Mapping minor/informal trails (and other "walking path" questions)?

Something that I’ve been wanting is a source of maps that include relatively minor paths where one could (for example) go for a nice walk in the woods.

I’m thinking here of paths that are not formally designated or mapped, but things like overgrown logging roads that are still used occasionally by hunters or “casual explorers” like myself.
Is there a point at which a path becomes too minor to be appropriate for inclusion in OSM?

For example, I believe I have some tracks through the very southern tip of Sam Houston National Forest (near Willis, TX) where I had been exploring while walking my dog, several tracks
of which appear to be abandoned and mostly-forgotten remains of logging roads/trails, often somewhat overgrown but which appear to still be used occasionally by hunters (and are still reasonably clear “paths”).

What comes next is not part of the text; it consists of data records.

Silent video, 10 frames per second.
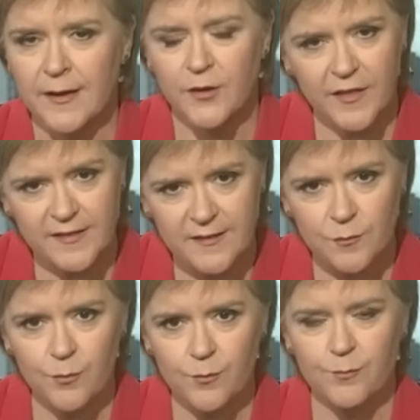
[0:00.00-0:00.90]
No, this is
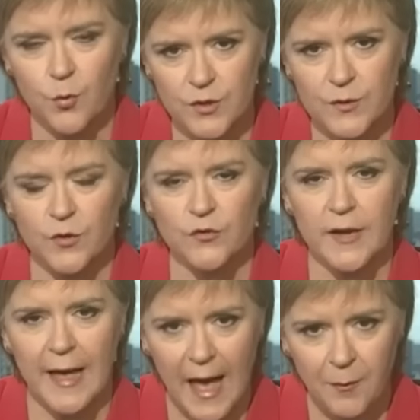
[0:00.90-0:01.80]
important. What's
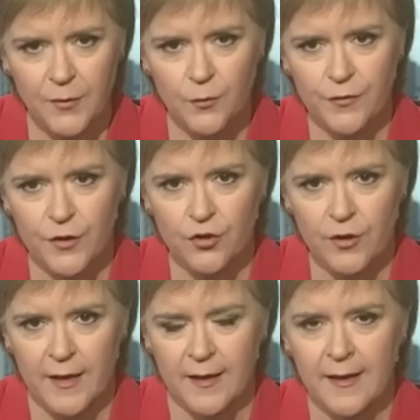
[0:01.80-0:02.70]
going to happen with the
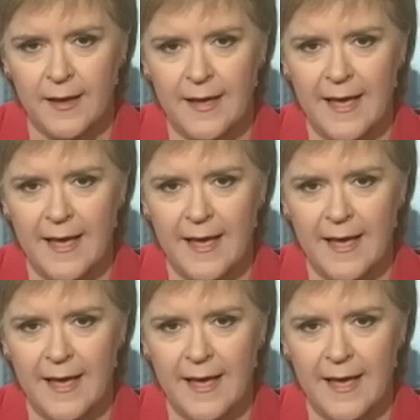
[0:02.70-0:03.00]
UK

For another example, where I am now there is a small collection of trails crisscrossing a wooded area nearby that gets used by offroad bikers, ATV riders, and snowmobiles in the winter.
It’s a pleasant place for a short walk, but as far as I can tell so far has no “formal” designation as a recreation area (“access=permissive, surface=ground” if I’m interpreting the tags
that ought to be used correctly). Is this too minor to include, or should I go ahead and start mapping?

There’s ALSO an urban walkway in town here - a loop that in several places overlaps existing roads/sidewalks. (This one is a real, formally-designated path/trail, so I assume its inclusion in
OSM will be appropriate). I’ll be mapping that for practice - can I assume it’s not going to cause a problem being overlaid in places along existing roadways?